11 Jan, 2013 @ 12:56
3 mins read

Deirdre and Me: A short interruption

Dierdre and Me by Michael OReilly

By Michael O’Reilly

We had a power cut one morning this week.

I stepped through from the bookshop to the Internet cafe to see how Deirdre was managing.

Half a dozen customers looked up from the terminals with the sort of expressions you might expect from people who had been abruptly wrenched from deepest cyberspace.

All except one. She was thirtyish, with brown hair and a round face that looked as though it wasn’t entirely unaccustomed to discontent.

Her expression was indignant rather than simply surprised.

“I’ve been cut off!” she shouted.

“The power’s stopped,” Deirdre observed calmly (if redundantly).

“Can’t you switch it on again!” the round-faced lady demanded.

“I’m sure it will come on again soon,” I said.

“Who’re you!” The woman looked at me as though I were an exotic insect that might have to be swotted away.

“My husband,” Deirdre explained in a cheerful tone and then she added quickly, “As soon as the power comes back the system will restart. I won’t charge you” – she looked genially at the others – “or anyone else for this session.”

The other customers seemed content. Not the round-faced lady, however.

“I was about to send an email and now it’s vanished!” she complained. “I’ll have to write it all over again!”

“I’m sorry,” Deirdre soothed. “We don’t often get power-cuts. Was it important?”

“Yes it was important! I just wrote to my husband to tell him we’re splitting up.”

The room became still. To say you could have heard a pin drop would be wholly to under-represent the degree of attention the round-faced lady commanded. If she noticed, she gave no sign. She was a woman for whom the adjective “obtuse” might have been invented.

“Oh,” Deirdre said. “And you hadn’t pressed ‘send’?”

“I was about to! It took me twenty minutes to write that letter!”

I couldn’t help feeling that twenty minutes wasn’t much in the great marital scheme of things.

“Were you married long?” I asked, conscious as I spoke that my curiosity was rather brash (though I’m quite sure I spoke for everyone).

“What’s it to you!” the woman demanded. And then to herself, “What’s it to him either. He doesn’t care.”

Just then, amid clicks and whirrs and flickerings, the electricity returned.

Deirdre hurried round from the counter and switched on each terminal, reaching the round-faced lady last (by design, I guessed).

“Let’s see if it hasn’t been saved,” she said.

“If it hasn’t, you’re to blame” the woman remarked sourly.

“Is he in the UK now?” Deirdre asked gently as they waited for hotmail to come back onscreen.

“No, he’s up the road,” the woman said. “We live here.”

“But your sending him an . . .”

“Well I couldn’t tell him to his face. We’d had a tiff.”

Her demeanour softened a little when she said this.

“You walked out?” Deirdre asked.

“Half an hour ago.”

A crack in the voice. She looked more vulnerable and a smidgen less obtuse.

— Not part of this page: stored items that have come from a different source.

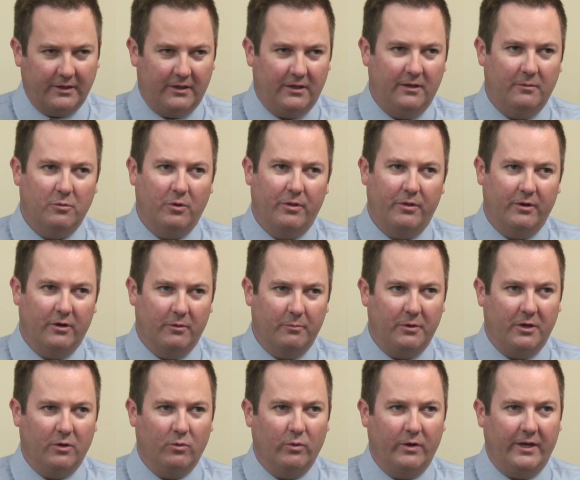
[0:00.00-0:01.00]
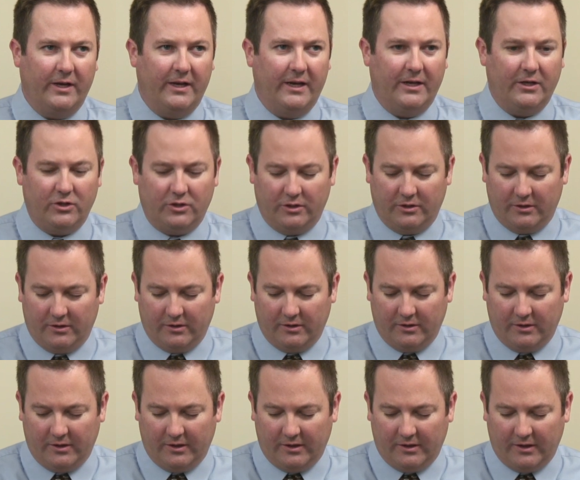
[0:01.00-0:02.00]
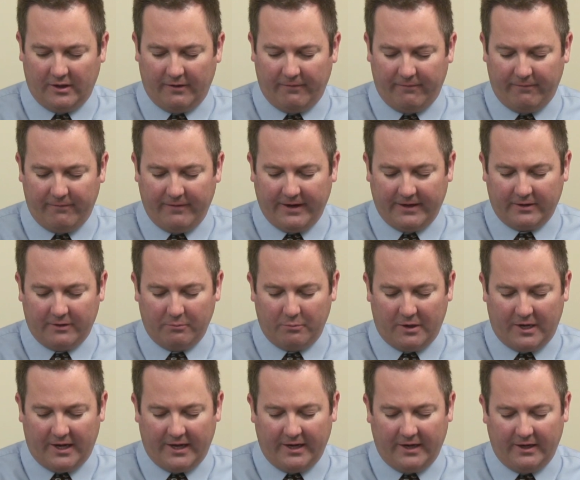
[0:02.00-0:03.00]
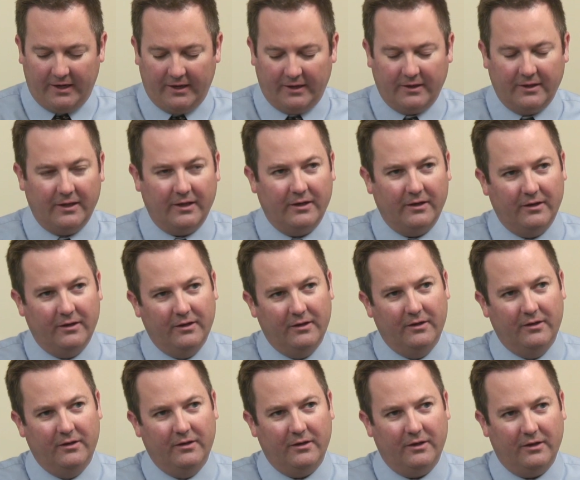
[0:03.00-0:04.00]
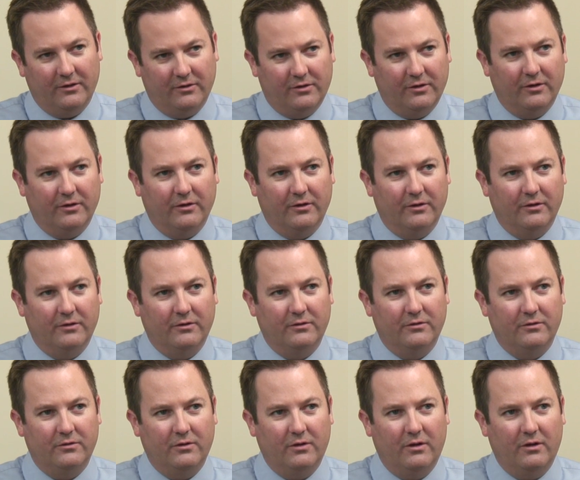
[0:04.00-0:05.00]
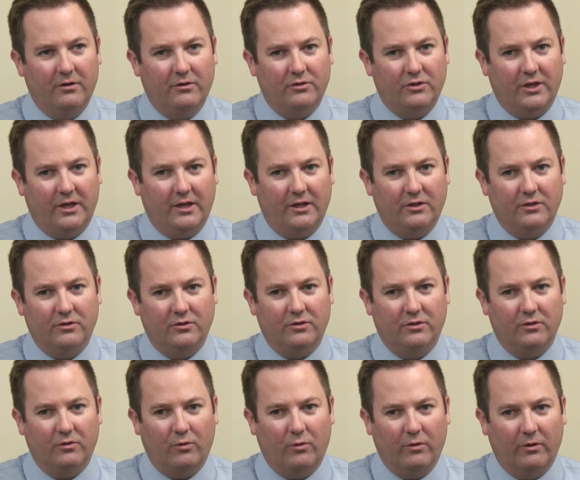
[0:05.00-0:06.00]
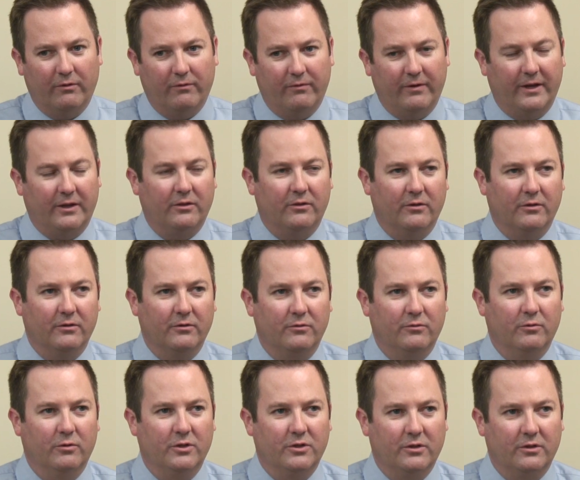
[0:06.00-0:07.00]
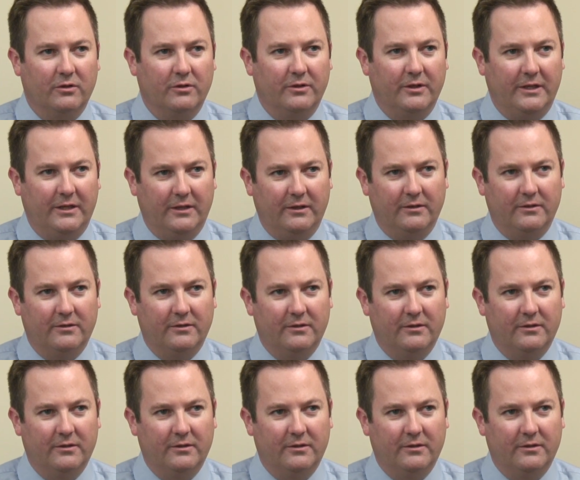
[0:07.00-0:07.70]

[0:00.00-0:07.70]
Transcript: like chemotherapy and radiation uh, affect the body and then in turn change or affect their nutritional needs?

I had placed myself where I could see the round-faced lady’s screen. I recognised the familiar contours of the hotmail page.

“Your message might be in ‘drafts’,” Deirdre said.

“Oh!” The woman looked past Deirdre towards the door.

A man entered and walked straight over to the terminal where the fugitive email was being sought.

“Thought you might be here,” he told the round-faced lady in a low voice. “I’m sorry,” he added with what struck me (and, I believe, everyone else) as heartfelt penitence.

The woman stood up. “Silly sod!” she said, but tenderly.

This drama was witnessed with general and profound satisfaction.

Deirdre glanced down at the screen and said in an undertone, “I don’t see your message, shall I end the session?”

The woman nodded and the look she gave Deirdre was not obdurate but meaningful, I thought. She scooped up her tissues and purse and allowed her husband to take her arm.

“You’re still not going to charge me, right?” she asked Deirdre, her tone suddenly combative again.

“Right,” Deirdre said.

“Was the message really deleted?” I whispered to Deirdre as the two sparring lovers stepped outside.

“Well it is now,” she said and I returned to the bookshop.